En tout cas, « la promesse faite par François Bayrou a été tenue, puisque les onze circonscriptions de Gironde auront un candidat centriste », note Joan Taris, qui brigue la 5e (Médoc). Peu connus pour la plupart, ils espèrent convaincre par leurs compétences et leur indépendance. Dans la 2e (Bordeaux centre), le dynamique trentenaire Ludovic Guinard (Cap 21-MoDem) affronte deux figures municipales : Alain Juppé (UMP) et Michèle Delaunay (PS), très optimiste après le score historique de Ségolène Royal au deuxième tour de la présidentielle (54,66 %). L'objectif de Guinard : dépasser le ministre de l'Ecologie et du Développement durable dans le champ de ces attributions.

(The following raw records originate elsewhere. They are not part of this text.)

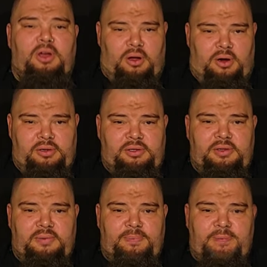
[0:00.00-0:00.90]
yards.
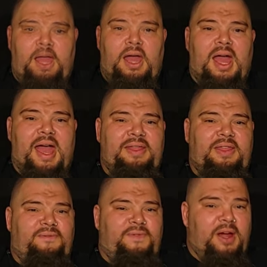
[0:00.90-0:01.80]
At
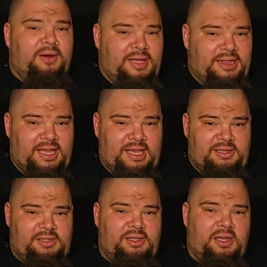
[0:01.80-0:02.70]
the very
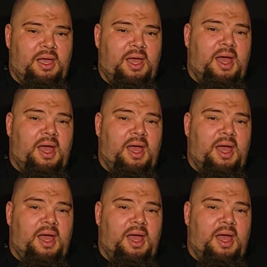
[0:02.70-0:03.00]
least,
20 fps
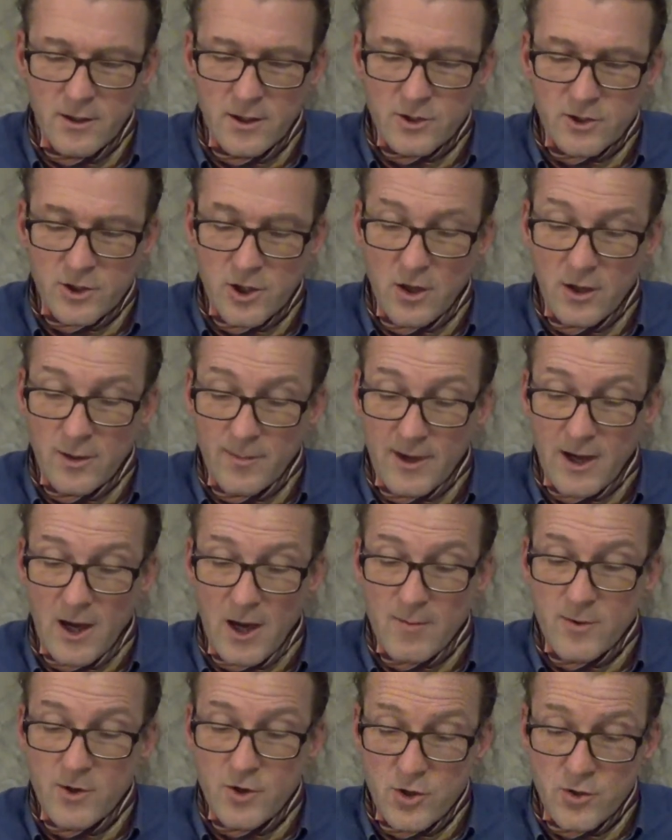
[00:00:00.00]
Charlie
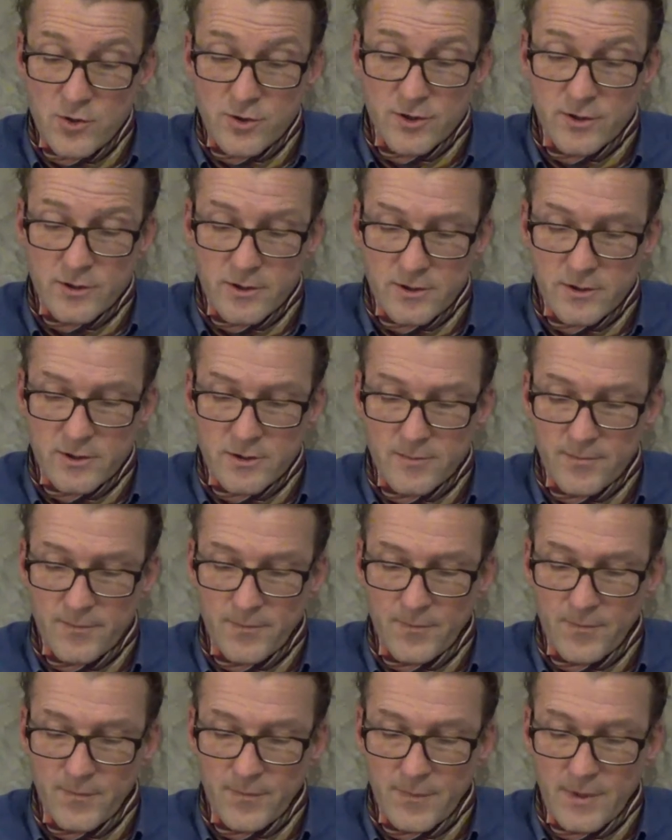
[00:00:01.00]
became a nuisance.
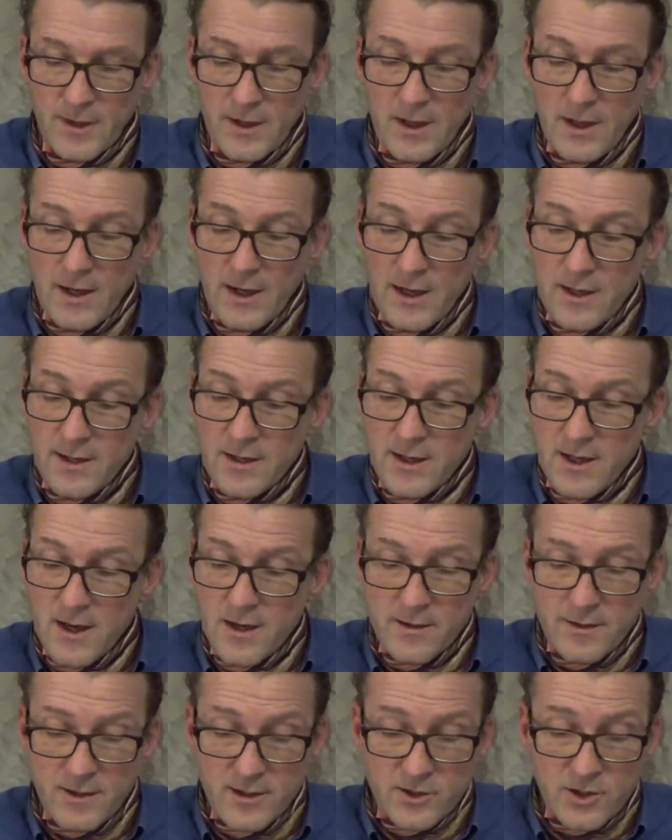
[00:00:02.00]
In the
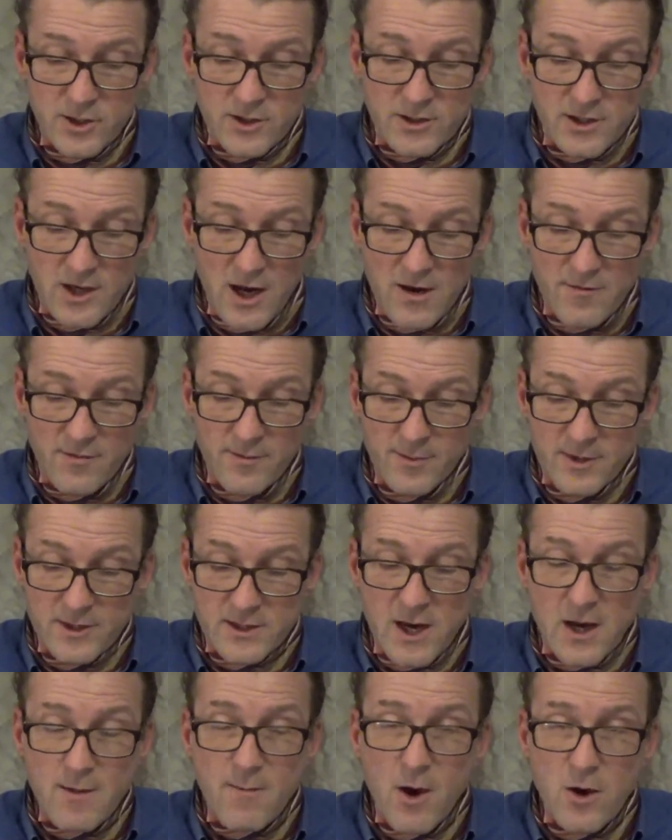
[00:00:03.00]
end, they just gave him the
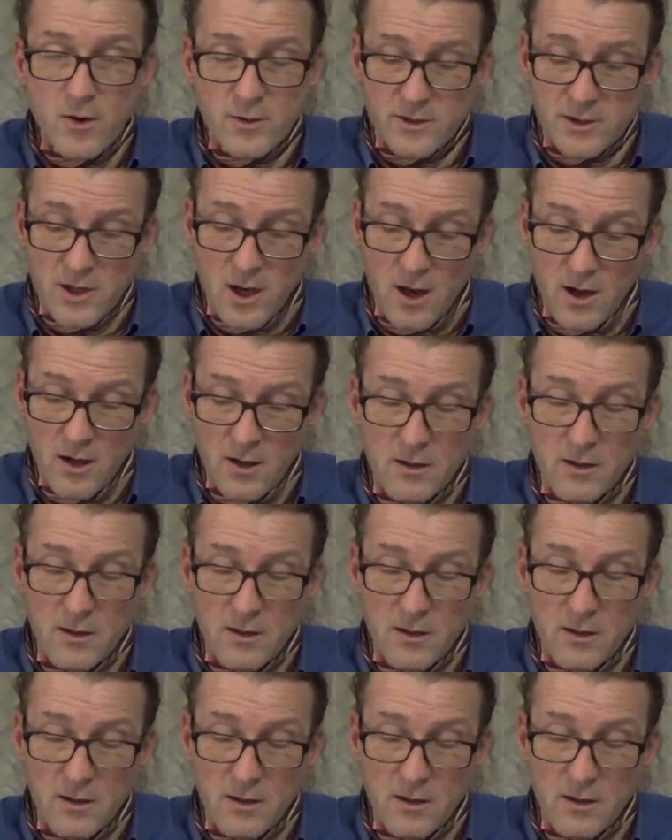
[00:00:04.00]
same answer.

Dans la 6e (Mérignac, Saint-Médard), Jacques Mangon axe sa campagne sur le renouvellement politique. Il brigue en effet le fauteuil de Michel Sainte-Marie (PS), qui postule à son sixième mandat. Dans la 7e (Pessac, Gradignan, La Brède), Mathieu Ara, 25 ans, défend « le non-cumul des mandats », notamment face au président de la CUB et de la région, Alain Rousset (PS).